I have done something similar for a different task. I shall post my solution separately, as it is a bit ugly… but it works!

The only open source MC software I know of is Towhee http://towhee.sourceforge.net/

Hey! Can you please share your solution? With a little bit description of your problem? That’ll be a great help. Thank you!

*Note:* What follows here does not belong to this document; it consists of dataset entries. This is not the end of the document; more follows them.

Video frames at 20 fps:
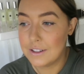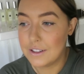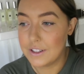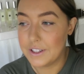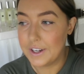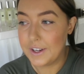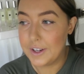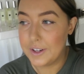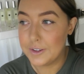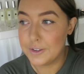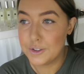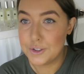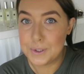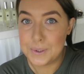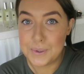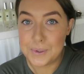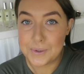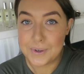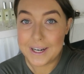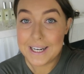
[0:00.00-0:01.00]
you know,
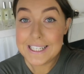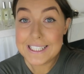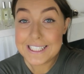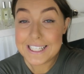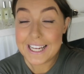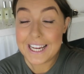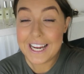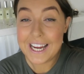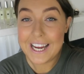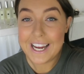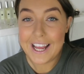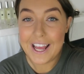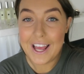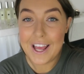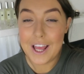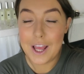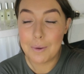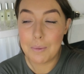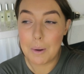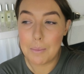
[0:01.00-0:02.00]
too crazy.
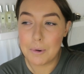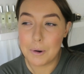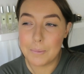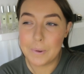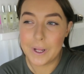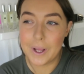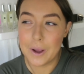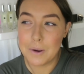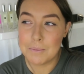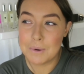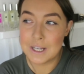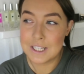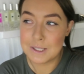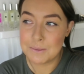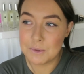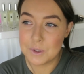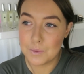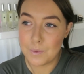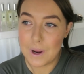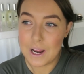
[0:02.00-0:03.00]
I'll probably go and buy
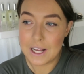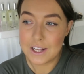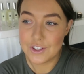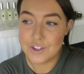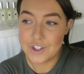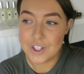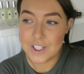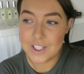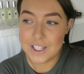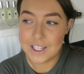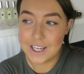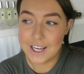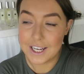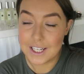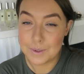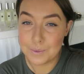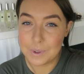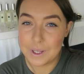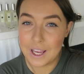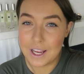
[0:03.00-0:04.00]
some sweets just in
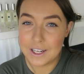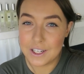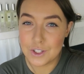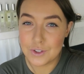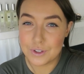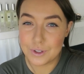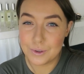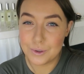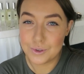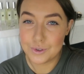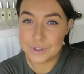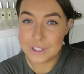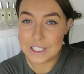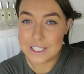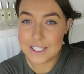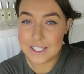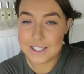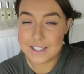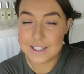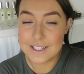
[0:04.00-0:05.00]
case we get any
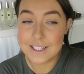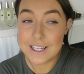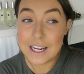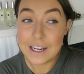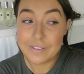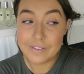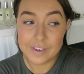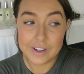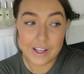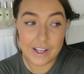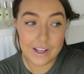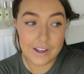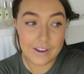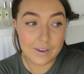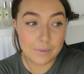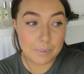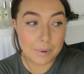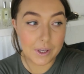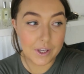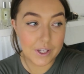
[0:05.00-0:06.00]
trick-or-treaters this
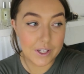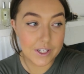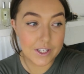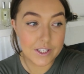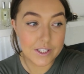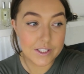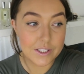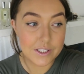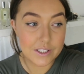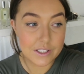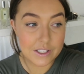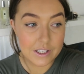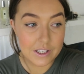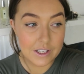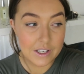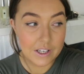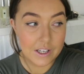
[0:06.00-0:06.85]
evening, because.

Thanks a lot! I did a quick survey and found a couple of open source codes along with MCCCS TOWHEE. Posting here if anyone finds it useful DL_POLY_2, DL_MONTE (developed during an EPSRC project and continuous updates are provided). And RASPA is really good for smaller problems with lesser number of molecules.

Apart from running different data points concurrently, you can for each data point create independent starting conditions by taking the same snapshot, apply small random displacements to all mobile atoms, then run with different random seeds, discard the initial bits while the systems decorrelate.
In MC you have no time axis, so it doesn’t matter that you combine independent chunks.

That’s a good point! I will try using this method. Although, now I have to figure out how to assign random seed in RASPA (A proper MC code) after equilibration. But this might actually work. Thank you :slight_smile:

The same strategy works also as an enhanced sampling method for Molecular Dynamics. Please see the groundbreaking work of Art Voter.

Well, while there has been a fruitful discussion so far, I should say I still find LAMMPS GCMC module useful for my systems (gas-polymer) since I need to do MD in-between and changing formats continuously (automatically) between software (like Cassandra?) has been a problem for me. I must say I always utilize GPU for LAMMPS GCMC though.

Actually I have to do the same (changing file formats (.cif to .lmpdata and many more) every single time is a huge headache). Can you please check my input script ad suggest any changes so that my simulation might work? Or better yet, can you please provide some kind of a working sample input script for reference. (Unfortunately my system doesn’t support gpu or KOKKOS package as of now).
Thanks a lot for your reply :smiley:

Yes, I will check it out. Thanks for your help :smiley:

Without GPU, GCMC with full_energy option at LAMMPS takes an eternity to run at the moment. The obvious suggestion is to increase the MC insertion moves you attempt every time, but the fact I mentioned before makes it really hard to make this suggestion.

By the way, I’m not familiar with your MOF-5 model but are you certain with your special_bonds settings? Also, I’m not sure if it has an effect in MC, but I’m pretty sure TRAPPE N2 is a tail corrected model, not a shifted one.

Ohh… I might have missed the tail correction, the original simulation I ran was for CO2 but while rewriting the input script I forgot to change it. The special bond settings are generated by the lammps-interface utility, and I am not entirely certain if it should be there. That’s why I did not change it. I’ll delete it and check the simulation again. Thanks!

That is not correct. Pair style lj/cut/coul/long is supported by both the GPU and the KOKKOS package, and I already mentioned that you likely should be using pppm instead of ewald. However, for the GPU package it is often faster to run kspace on the CPU.

Another often overlooked fact is that as of the February 2021 update, the LAMMPS GPU package works very well with Intel HD graphics GPUs, which many Intel CPUs have included and those GPUs provide substantial additional performance (and HD/UHD also support double and mixed precision, the most recent Xe graphics, GPUs support only single precision). I’ve done benchmarks with an 8th gen dual core Intel i3 CPU in an Intel NUC (i.e. a mobile CPU) and the speedup was very impressive.
Please also see: GitHub - intel/compute-runtime: Intel® Graphics Compute Runtime for oneAPI Level Zero and OpenCL™ Driver

Please don’t remove it because I told you so. You need to check every model/forcefield for these kinds of settings (tail corrections, special bonds etc.) and make sure your implementation is correct. I’m kind of sure most CO2 models also require tail corrections, shifted ones are instead quite rare.